What Causes Chronic Diarrhea After Eating?
By Dr. Edward Barbarito
Have you ever been troubled by cramping, abdominal pain, and urgent bowel movements shortly after eating? Some people call this “da belly troubles!” Unfortunately, these incidents often have the uncanny knack of occurring at the worst possible time – when you’re out to dinner with friends, at a family function, or worse yet, when you’re at a work event. Rest assured. This common condition affects many people, and it’s usually treatable if you can determine the cause. But what causes chronic diarrhea after eating? While there are many possible contributing factors, it’s usually the particular foods we eat that are the most common culprits causing these symptoms. So let’s explore!
Before we examine the problem, it might be useful to understand how the digestive system operates under normal conditions. Usually, we all maintain an important internal messaging system called the gastro-colic reflex. This signaling process alerts the digestive tract to make space for incoming food. Specifically, when you ingest a meal, there’s a signal sent from the stomach to the large intestine (colon) to trigger a normal, controlled bowel movement within a relatively short period of time. When this system is disrupted or exaggerated, however, there is a rapid-fire signal followed by an uncomfortable rush to the bathroom. Hence, “da belly troubles!”

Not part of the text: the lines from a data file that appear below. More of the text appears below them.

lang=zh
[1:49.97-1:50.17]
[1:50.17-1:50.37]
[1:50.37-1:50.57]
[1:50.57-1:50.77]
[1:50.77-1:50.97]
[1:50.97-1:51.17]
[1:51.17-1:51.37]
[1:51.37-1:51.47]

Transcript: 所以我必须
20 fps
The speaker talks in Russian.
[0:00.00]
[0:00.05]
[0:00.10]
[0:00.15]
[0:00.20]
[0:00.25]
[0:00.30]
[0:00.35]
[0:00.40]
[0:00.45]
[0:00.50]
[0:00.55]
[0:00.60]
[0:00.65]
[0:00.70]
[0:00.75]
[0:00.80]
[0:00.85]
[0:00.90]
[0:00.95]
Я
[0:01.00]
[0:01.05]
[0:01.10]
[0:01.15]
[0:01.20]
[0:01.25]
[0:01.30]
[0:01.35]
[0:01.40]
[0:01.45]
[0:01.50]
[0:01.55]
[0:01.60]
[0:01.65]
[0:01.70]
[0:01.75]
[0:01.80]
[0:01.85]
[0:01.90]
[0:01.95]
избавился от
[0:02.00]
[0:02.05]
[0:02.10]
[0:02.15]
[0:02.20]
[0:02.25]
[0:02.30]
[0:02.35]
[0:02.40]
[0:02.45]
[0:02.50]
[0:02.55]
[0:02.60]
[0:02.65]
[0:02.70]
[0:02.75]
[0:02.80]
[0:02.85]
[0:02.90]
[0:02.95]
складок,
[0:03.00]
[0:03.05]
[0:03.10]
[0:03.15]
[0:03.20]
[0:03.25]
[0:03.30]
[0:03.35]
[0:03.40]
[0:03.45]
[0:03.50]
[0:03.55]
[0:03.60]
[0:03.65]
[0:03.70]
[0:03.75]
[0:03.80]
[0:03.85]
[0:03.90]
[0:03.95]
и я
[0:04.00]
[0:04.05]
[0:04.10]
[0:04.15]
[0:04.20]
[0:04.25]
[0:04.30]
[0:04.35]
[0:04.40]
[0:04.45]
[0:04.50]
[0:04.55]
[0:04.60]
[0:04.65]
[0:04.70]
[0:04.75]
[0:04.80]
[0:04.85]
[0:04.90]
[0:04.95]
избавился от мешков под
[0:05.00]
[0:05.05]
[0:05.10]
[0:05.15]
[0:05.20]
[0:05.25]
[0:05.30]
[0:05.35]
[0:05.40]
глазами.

As the most frequent disruptor of a normal gastro-colic reflex, food is by far the most common cause of urgent bowel movements shortly after eating. Generally speaking, there are three main ways by which this unpleasant process can occur: food allergies, food sensitivities, and food intolerances. Each of these problems occurs via a unique physiologic pathway, but all result in the same common ending of gastrointestinal distress and bowel urgency. And while food allergies may be the most well-known cause, food sensitivities and food intolerances are actually more common.
The peanut allergy represents the most classic form of food allergy, and it has become seemingly more common in recent years. But peanuts aren’t the only offender; other nuts, certain fruits and vegetables, and many different types of fish and shellfish can cause problems as well. Children are often affected and usually suffer more than just gastrointestinal distress. Frequently, affected individuals develop sudden, severe rash with potentially life threatening respiratory and cardiac symptoms collectively called “anaphylaxis.” This frightening presentation is termed an immediate-type hypersensitivity reaction and is due to rapid release of antibodies and other biochemical mediators in response to the trigger food. Treatment requires immediate medical attention as well as strict future avoidance of the offending food.
Food sensitivities are less dramatic in their presentation and, while not typically life threatening, can cause significant problems just the same. Food sensitivities occur by a mechanism similar to the one that causes food allergies, but with different antibody release and with a slower, longer-lasting effect. Food sensitivities usually cause persistent symptoms such as gas, bloating, abdominal discomfort, and diarrhea following the ingestion of the culprit food. And any type of food can be responsible. Just as with food allergies, the best treatment for food sensitivities involves strict avoidance of trigger foods.
Food intolerances, on the other hand, do not involve antibody production or allergic symptoms. Rather, they often occur by way of digestive enzyme deficiency. Enzymes are active proteins our bodies make and use to digest the food we eat. There are many types of digestive enzymes, each with a specific target for food breakdown, including fats, proteins and carbohydrates, or sugars. For example, lactase is the enzyme responsible for the breakdown of lactose, or milk sugar. Lactose intolerance, the most common and most well-known food intolerance, occurs when an individual lacks a sufficient supply of this enzyme to digest milk products. The end result in such cases is rapid onset of post-meal gas, bloating, pain, and chronic diarrhea. And while lactose intolerance may be most common, many other enzyme deficiencies can result in similar circumstances.
Another example is sucrose intolerance. This condition occurs from a relative lack of sucrase, an enzyme similar to lactase, that helps us digest another commonly occurring simple sugar called sucrose. Affected individuals suffer the usual symptoms of gas and bloating with chronic diarrhea after eating. Unlike lactose, however, which is usually easily identified in the milk products we ingest, sucrose may be much harder to pin down. Sucrose can be hidden in different foods such as fruits and vegetables, as well as many baked goods and processed treats. This fact makes specific testing for sucrose intolerance that much more important.
Steps to Take
So, what can you do if you suffer from these symptoms? The first step is to create a food diary, in hopes of identifying the particular food triggers that cause symptoms. This process can be difficult, however, because our diets often change; and symptoms may be intermittent and sporadic. The next step would be visiting with your physician in order to diagnose which type of reaction is occurring, and, most importantly, to rule out anaphylactic food allergies and less severe food sensitivities through blood or skin-prick testing. Thereafter, your physician may have you undergo tests to determine which, if any, of the many different types of enzyme deficiencies that can cause common food intolerances you might have. In the vast majority of cases, the offending food trigger for chronic diarrhea can be identified and then avoided, making “da belly troubles” a thing of the past.